Stored items:
★ ★ ★ ★

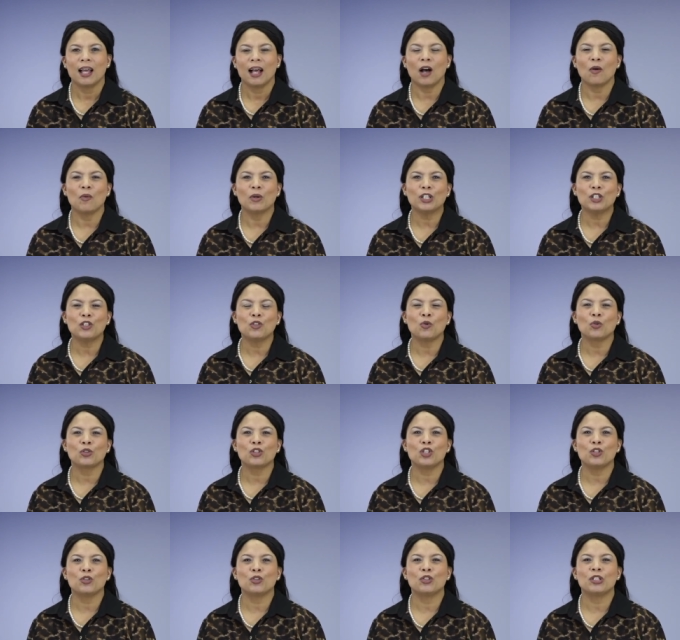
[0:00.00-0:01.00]
I want to talk
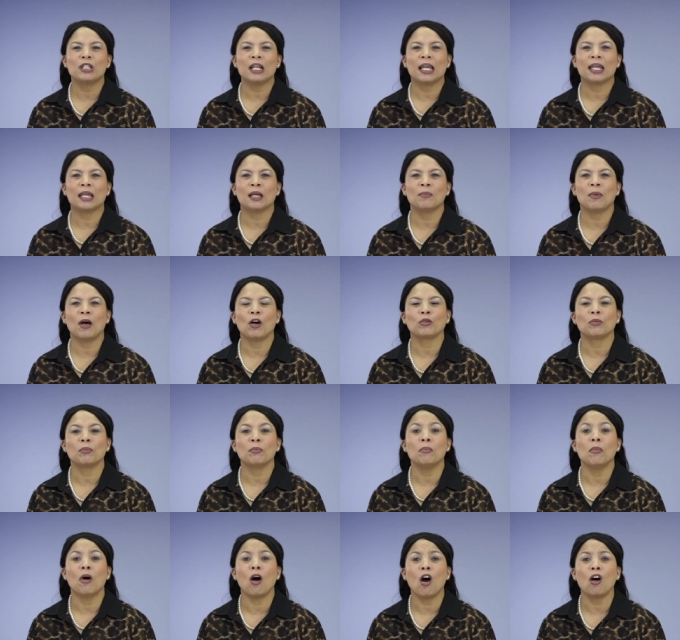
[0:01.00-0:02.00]
to you today about
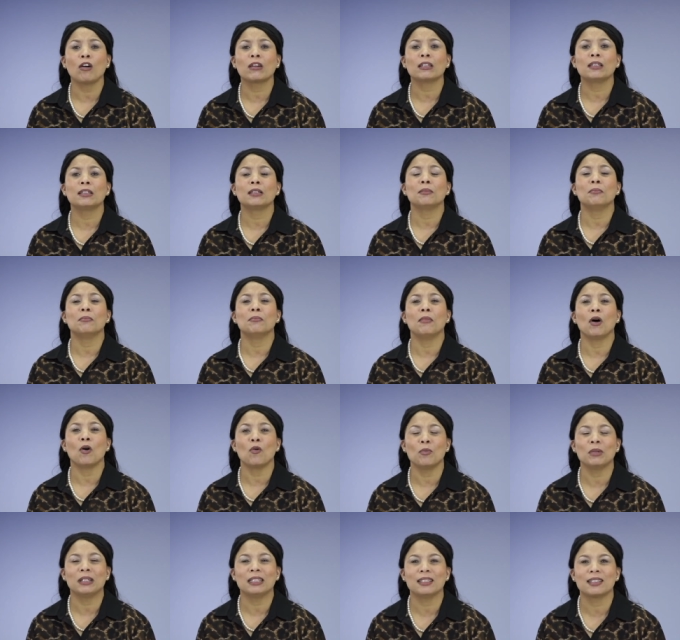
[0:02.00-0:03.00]
marked
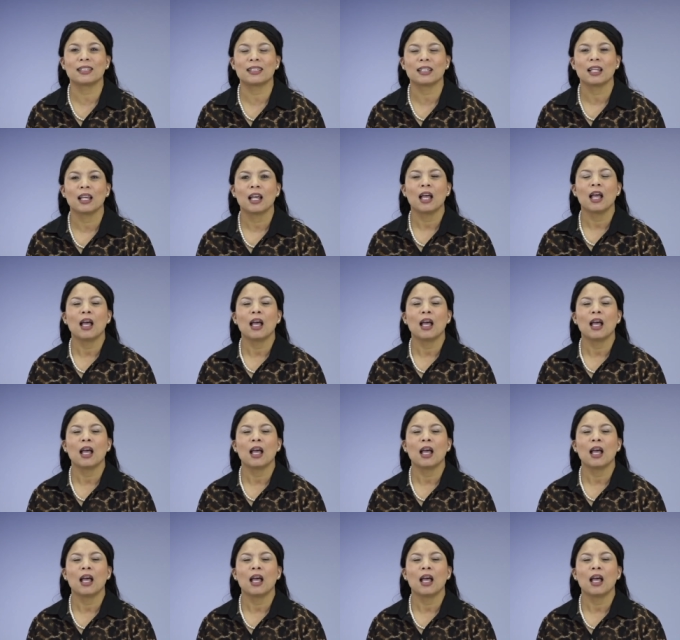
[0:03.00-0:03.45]
moments,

★ ★ ★ ★

> **Work instructions**: An answer that restates all the entries exactly and drops the images is what is needed.

> **Answer space**:
[0:00.00-0:01.00]
I want to talk
[0:01.00-0:02.00]
to you today about
[0:02.00-0:03.00]
marked
[0:03.00-0:03.45]
moments,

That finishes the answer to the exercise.